Наконец мне удалось-таки спросить старого приятеля, откуда у него шрам на лбу и кудри на голове.
— А это, видишь ты… история одна была. Думал было я пробраться втроем с товарищами через румынскую границу, посмотреть хотели, как там, в Румынии. Ну, вот и отправились из Кагула — местечко этакое есть в Бессарабии, около самой границы. Ночью, конечно, потихоньку идем себе. Вдруг: стой! Кордон таможенный, прямо на него налезли. Ну — бежать! Тут меня один солдатик и съездил по башке. Не больно важно ударил, а все-таки с месяц я провалялся в госпитале. И какая ведь история! Солдат-то земляком оказался! Наш, муромский!.. Его тоже скоро в госпиталь положили — контрабандист его испортил, ножом в живот ткнул. Очухались мы и разобрались в делах-то. Солдат спрашивает у меня: «Это, говорит, я тебя полоснул?» — «Надо быть, ты, коли признаешь». — «Должно, я, говорит; ты, говорит, не сердись — служба такая. Мы думали, вы с контрабандой идете. Вот, говорит, и меня уважили — брюхо подпороли. Ничего не поделаешь: жизнь — игра серьезная». Ну, мы и подружились с ним. Хороший солдатик — Яшка Мазин… А кудри? Кудри? Кудри, брат ты мой, это после тифа. Тиф у меня был. Посадили меня в Кишиневе в тюрьму, желая судить за самовольное прохождение границы, а там у меня и разыгрался тиф… Валялся я с ним, валялся, насилу встал. Надо быть, даже и не встал бы, да сиделка очень уж за меня хлопотала. Я, брат, просто диву дался — возится со мной, как с дитей, а на что я ей нужен? «Марья, говорю, Петровна, бросьте вы эту музыку; чай, мне совестно!» А она знай себе посмеивается. Добрая девица… Душеспасительное мне читала иногда. Ну, а я говорю — нет ли, мол, чего этакого? Принесла книгу насчет англичанина-матроса, который спасся от кораблекрушения на безлюдный остров и устроил на нем себе жизнь. Интересно, страх как! Очень мне понравилась книга; так бы туда к нему и поехал. Понимаешь, какая жизнь? Остров, море, небо — ты один себе живешь, и все у тебя есть, и ты свободен! Там еще дикий был. Ну, я бы дикого утопил — на кой черт он мне нужен! Мне и одному не скучно. Ты читал такую книгу?

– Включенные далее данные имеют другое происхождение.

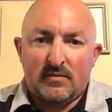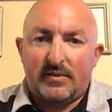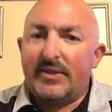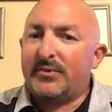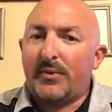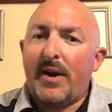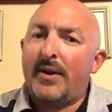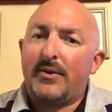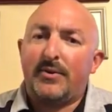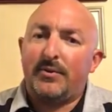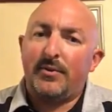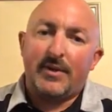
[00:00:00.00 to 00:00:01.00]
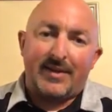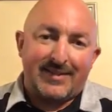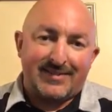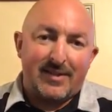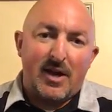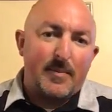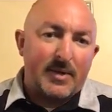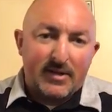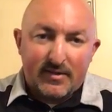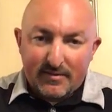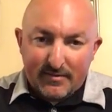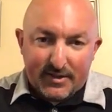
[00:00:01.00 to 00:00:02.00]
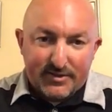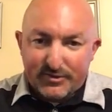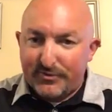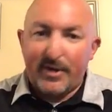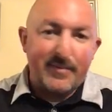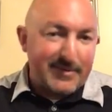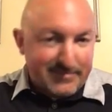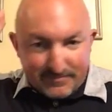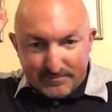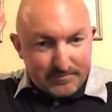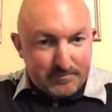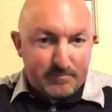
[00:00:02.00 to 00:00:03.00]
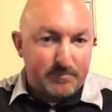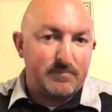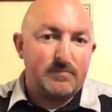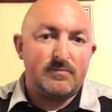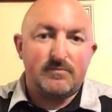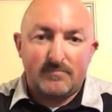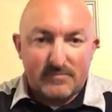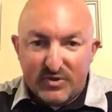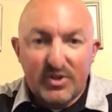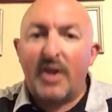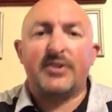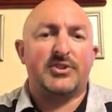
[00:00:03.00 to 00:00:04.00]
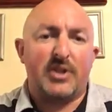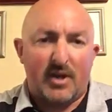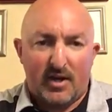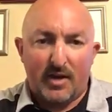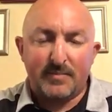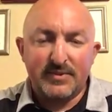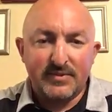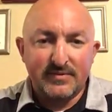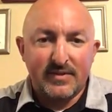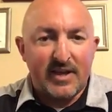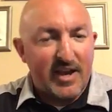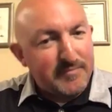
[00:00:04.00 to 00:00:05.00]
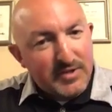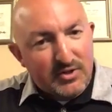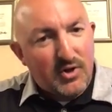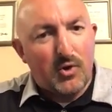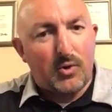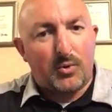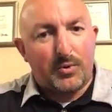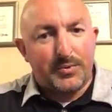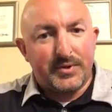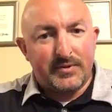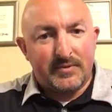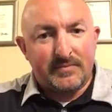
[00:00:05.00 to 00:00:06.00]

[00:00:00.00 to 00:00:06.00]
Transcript: These radical Islamic extremist nut jobs have been told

— Ну, а как же ты вышел из тюрьмы?
— А — выпустили. Посудили, оправдали и выпустили. Очень просто… Вот что: я сегодня больше не работаю, ну ее к лешему! Ладно, навихлял себе руки и будет. Денег у меня есть рубля три да за сегодняшние полдня сорок копеек получу. Вон сколько капитала! Значит, пойдем со мной к нам… мы не в бараке, а тут поблизости, в горе… дыра там есть такая, очень удобная для человеческого жительства. Вдвоем мы квартируем в ней, да товарищ болеет — лихорадка его скрючила… Ну, так ты посиди тут, а я к подрядчику… я скоро!..

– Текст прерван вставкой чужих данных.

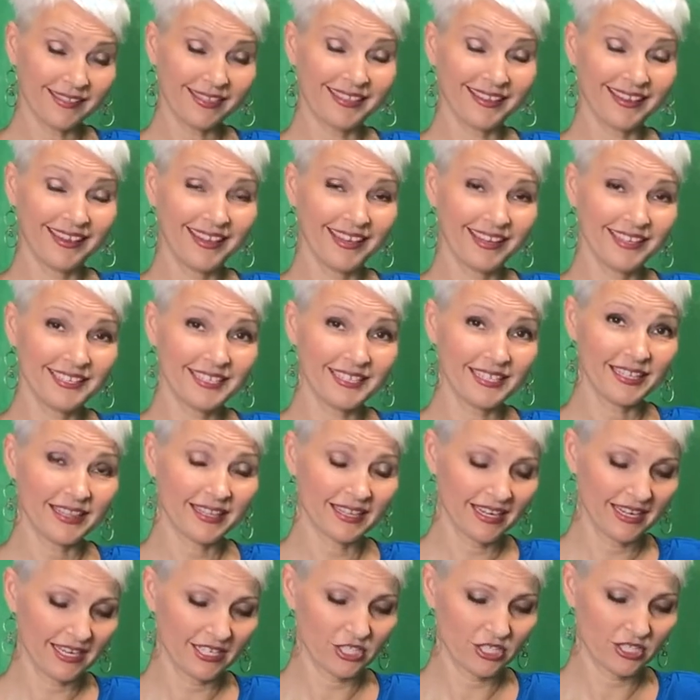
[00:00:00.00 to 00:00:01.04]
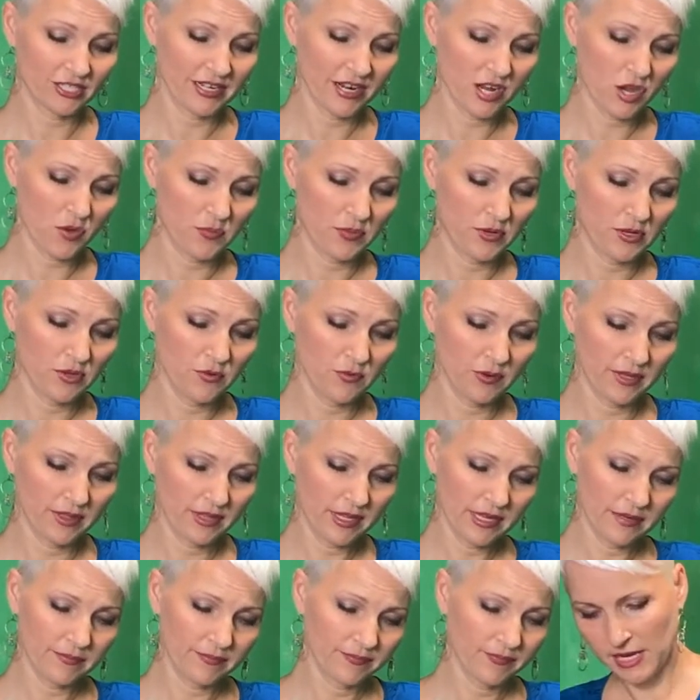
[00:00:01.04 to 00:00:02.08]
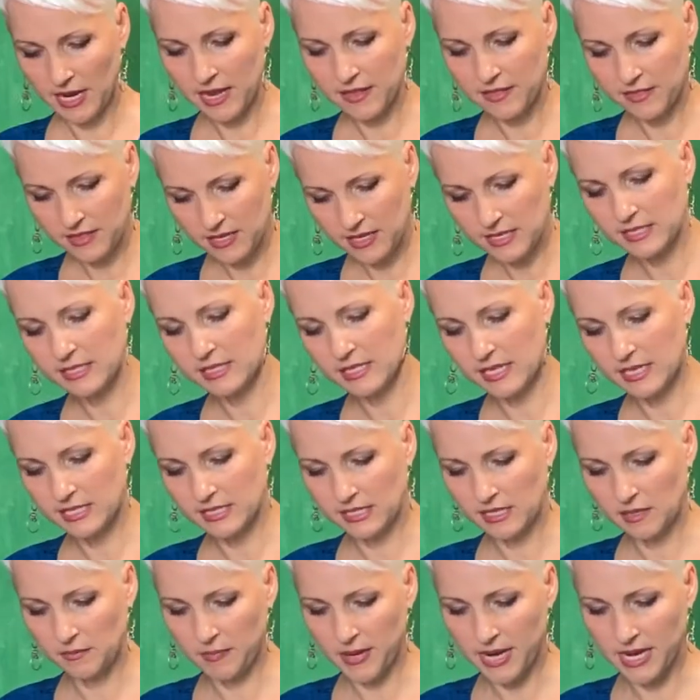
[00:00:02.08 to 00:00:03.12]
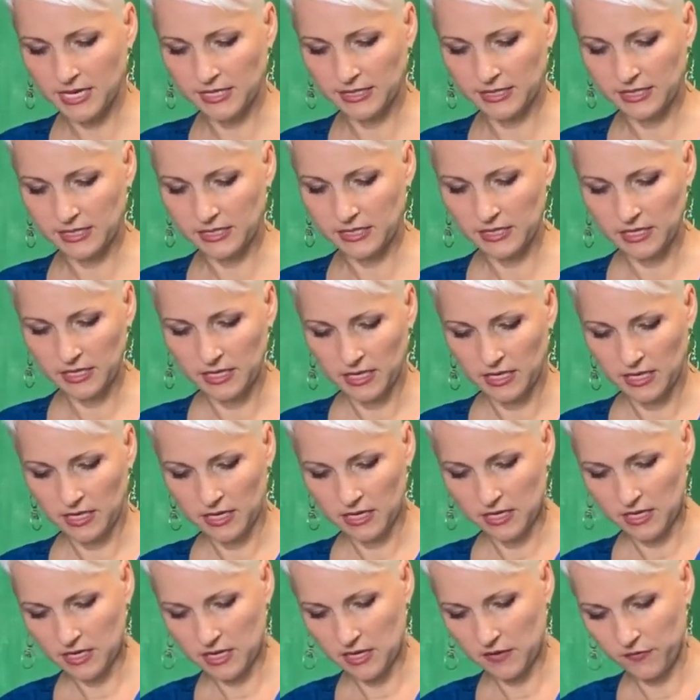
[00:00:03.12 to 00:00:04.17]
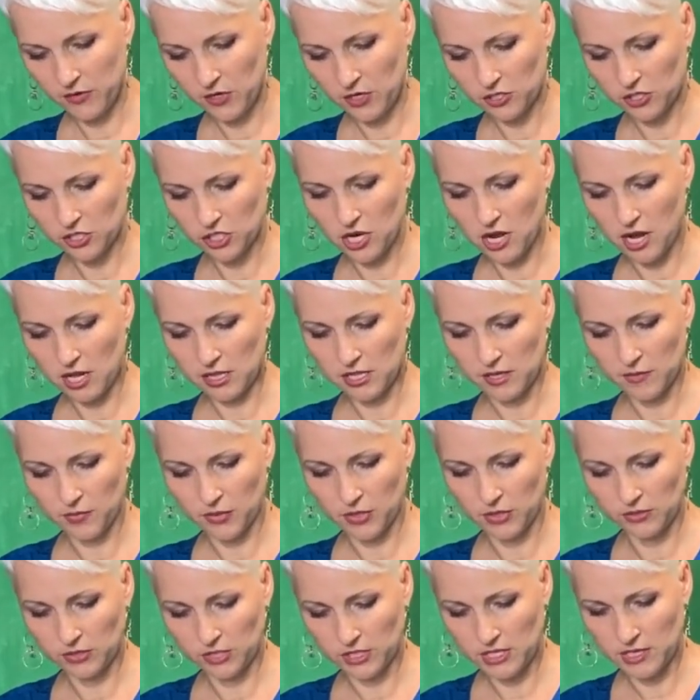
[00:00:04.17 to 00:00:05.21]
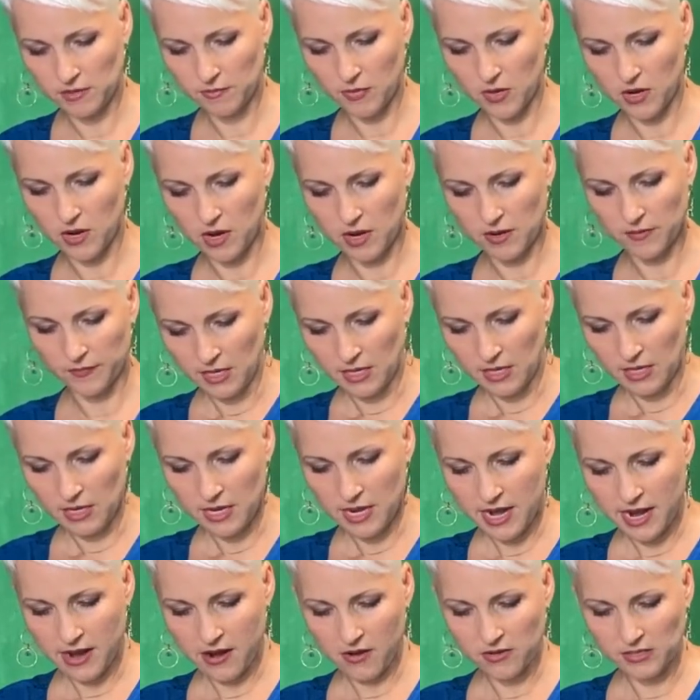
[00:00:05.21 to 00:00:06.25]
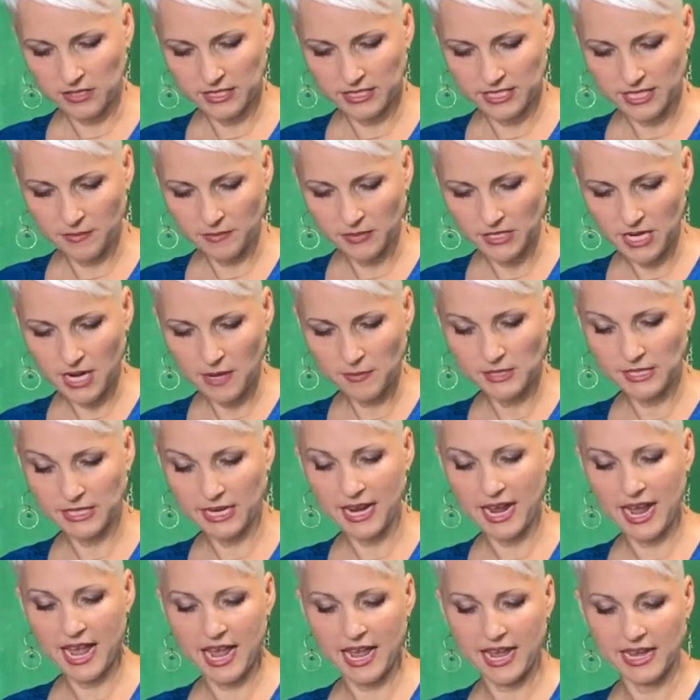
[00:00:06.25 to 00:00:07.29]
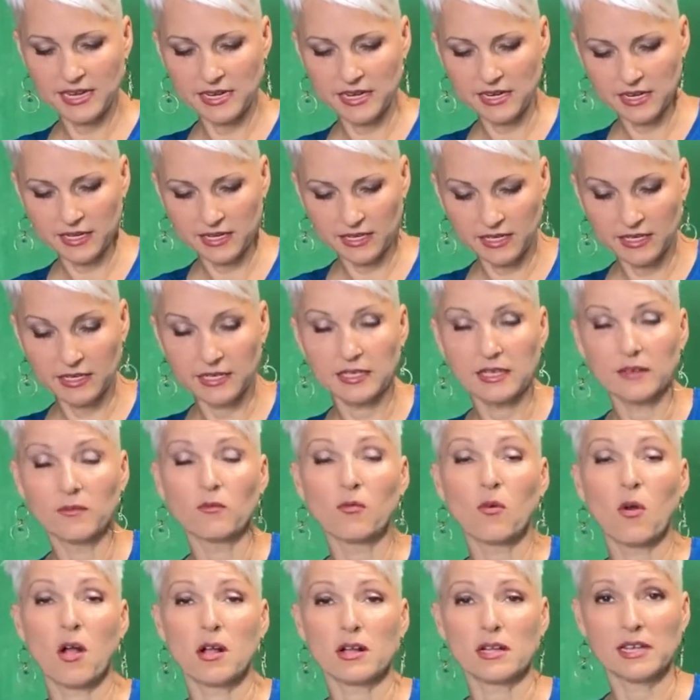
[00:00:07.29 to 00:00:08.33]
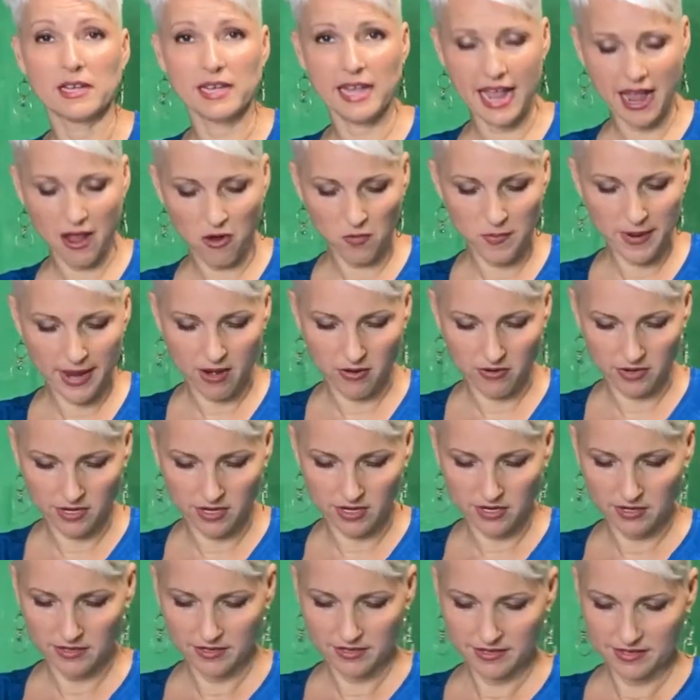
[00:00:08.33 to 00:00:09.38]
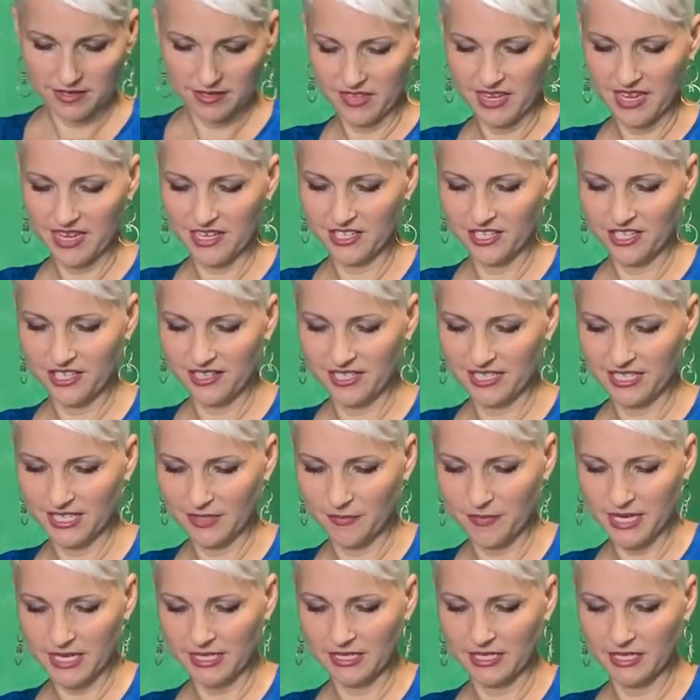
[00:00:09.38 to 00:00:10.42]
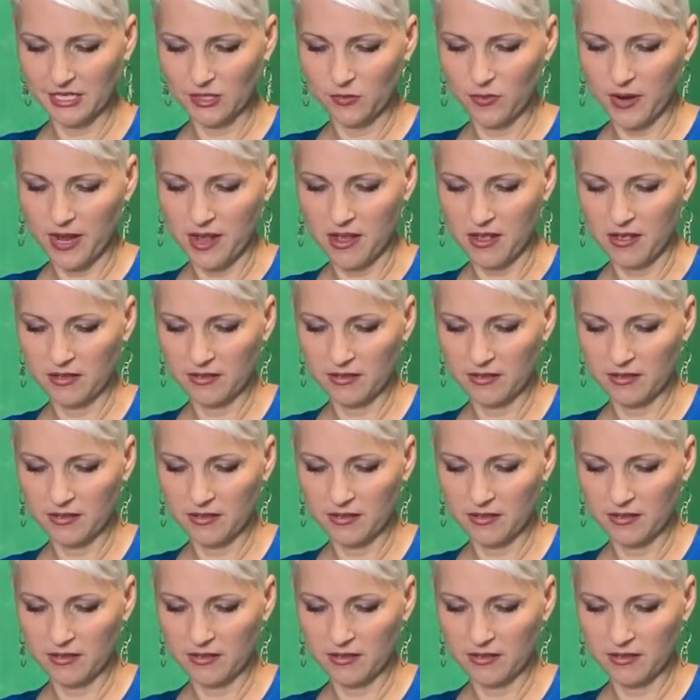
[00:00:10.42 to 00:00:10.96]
the kids in the kitchen helping you with it. And this is the base of your chocolate protein bar. Now, sometimes I add raw cacao powder into this mix as well.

Он быстро встал и пошел как раз в то время, когда сваебойцы брались за веревку, начиная работу. Я остался сидеть на камне, поглядывая на шумную суету, царившую вокруг меня, и на спокойное синевато-зеленое море.

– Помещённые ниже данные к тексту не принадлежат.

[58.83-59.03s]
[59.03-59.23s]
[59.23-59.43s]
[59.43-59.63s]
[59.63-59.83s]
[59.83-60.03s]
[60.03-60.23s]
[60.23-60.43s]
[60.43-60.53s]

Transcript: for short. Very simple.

Высокая фигура Коновалова, быстро шмыгая между людей, груд камня, дерева и тачек, исчезала вдали. Он шел, размахивая руками, одетый в синюю кретоновую блузу, которая была ему коротка и узка, в холщовые порты и в тяжелые опорки. Шапка русых кудрей колыхалась на его большой голове. Иногда он оборачивался назад и делал мне руками какие-то знаки. Весь он был какой-то новый, оживленный, спокойно-уверенный и сильный. Всюду вокруг него работали, трещало дерево, раскалывался камень, уныло визжали тачки, вздымались облака пыли, что-то с грохотом падало, и люди кричали, ругались, ухали и пели, точно стоная. Среди всей этой путаницы звуков и движений красивая фигура моего приятеля, удалявшегося куда-то твердыми шагами, очень резко выделялась, являясь как бы намеком на что-то, объясняющее Коновалова.